Numbers were central to Pythagorean philosophy. Today Pythagoras is still chiefly famous for his theorem: the square of the hypotenuse of a triangle is equal to the sum of the squares on the other two sides. More recent evidence suggests that this was already well-known in both India and Babylonia, and that the idea predates Pythagoras by up to 1000 years. So Pythagoras cannot be credited with its discovery; but he or his followers may have been responsible for introducing it to the Greek world.

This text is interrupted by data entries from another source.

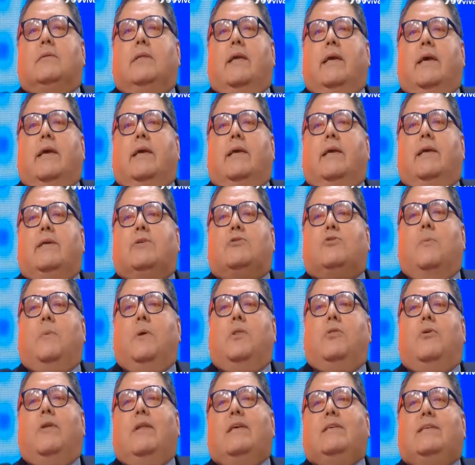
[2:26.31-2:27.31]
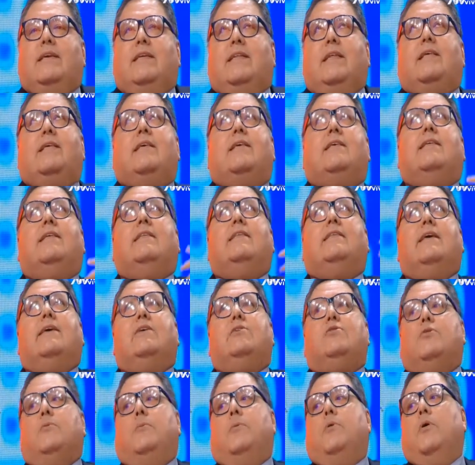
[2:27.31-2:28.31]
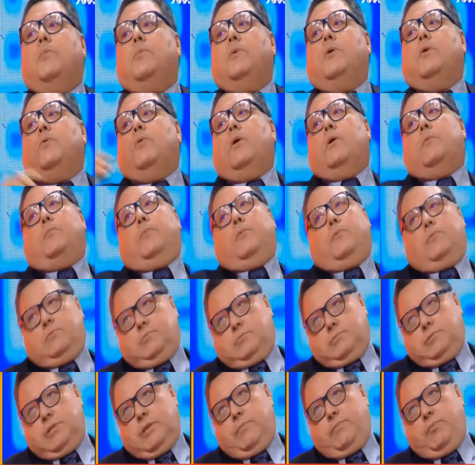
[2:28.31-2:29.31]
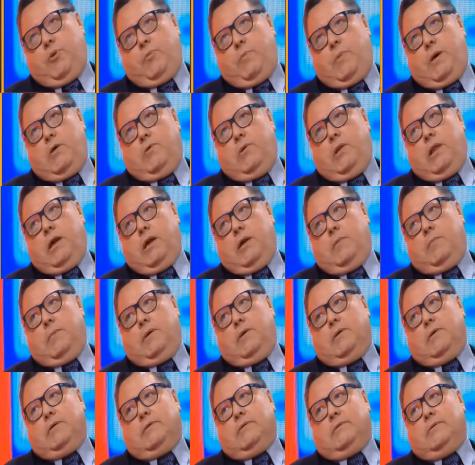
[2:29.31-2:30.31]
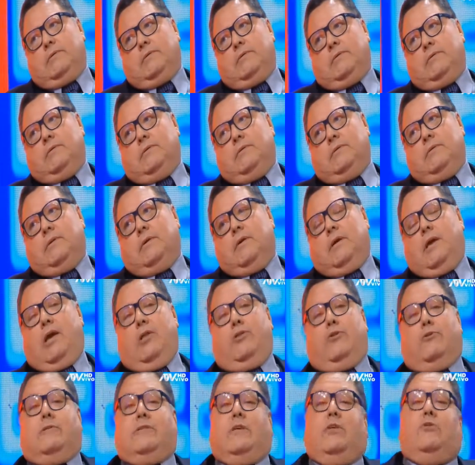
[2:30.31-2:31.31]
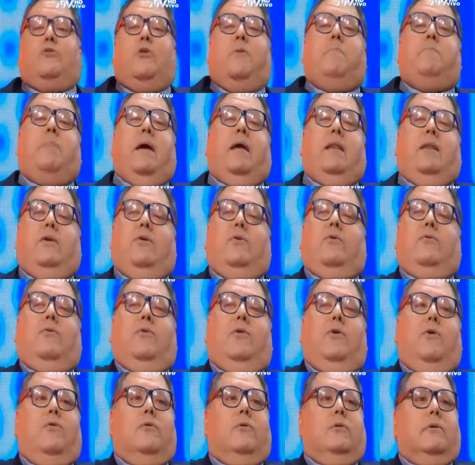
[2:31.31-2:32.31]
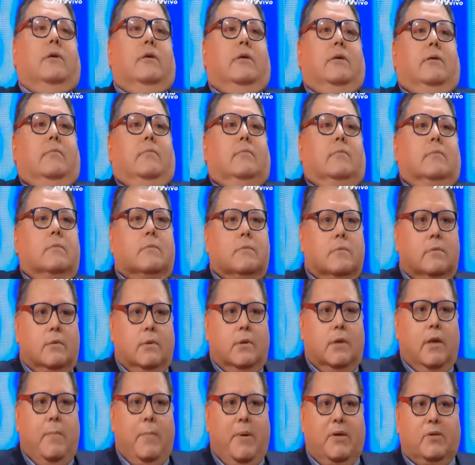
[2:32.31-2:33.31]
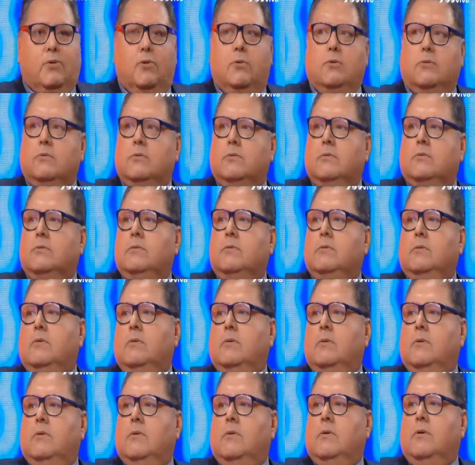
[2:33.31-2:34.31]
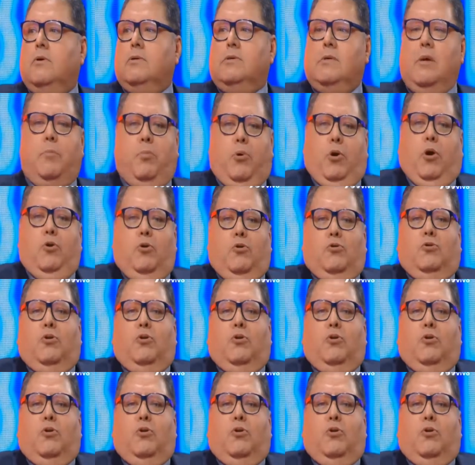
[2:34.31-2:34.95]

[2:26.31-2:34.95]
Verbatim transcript: de que estoy viendo la escena desde el techo y veo a mi cuerpo desplomado en la cama. Entonces entro en pánico, no digo, ¿qué pasó? O sea, ¿por qué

The Pythagoreans were also associated with the idea that the universe as a whole is underpinned by numbers. Aristotle, no fan Pythagoras, wrote that:

For them [the Pythagoreans] the entire universe is constructed from numbers — Aristotle, Metaphysics

But the actual view of Pythagoras may have been more subtle. One fragment attributed to Theano says that:

I have learned that many Greeks think Pythagoras said everything is created from number. This statement itself raises a question. How can what does not exist think and reproduce? But he did not say everything is derived from number, but everything is generated according to number, that the primary order is in number.

If this passage is authentic, it suggests that Aristotle got Pythagoras wrong. It is not that, as Aristotle claims, everything is made up of numbers. Theano recognises that in themselves numbers can’t reproduce or create anything. Instead, she argues that there is a mathematical regularity underpinning the world.

This is an idea that has remained immensely powerful throughout the two and a half thousand years since Pythagoras’s time.


Further Reading

Books

If you are interested in the role of women in early Pythagorean communities, then I highly recommend Sarah B. Pomeroy’s Pythagorean Women: Their History and Writings (Johns Hopkins University Press 2013). The quote from Theano comes from this book (p. 67).

One of the best surveys of Pythagoras and his school is Pythagoras and the Pythagoreans: A Brief History by Charles H. Kahn (Hackett 2001).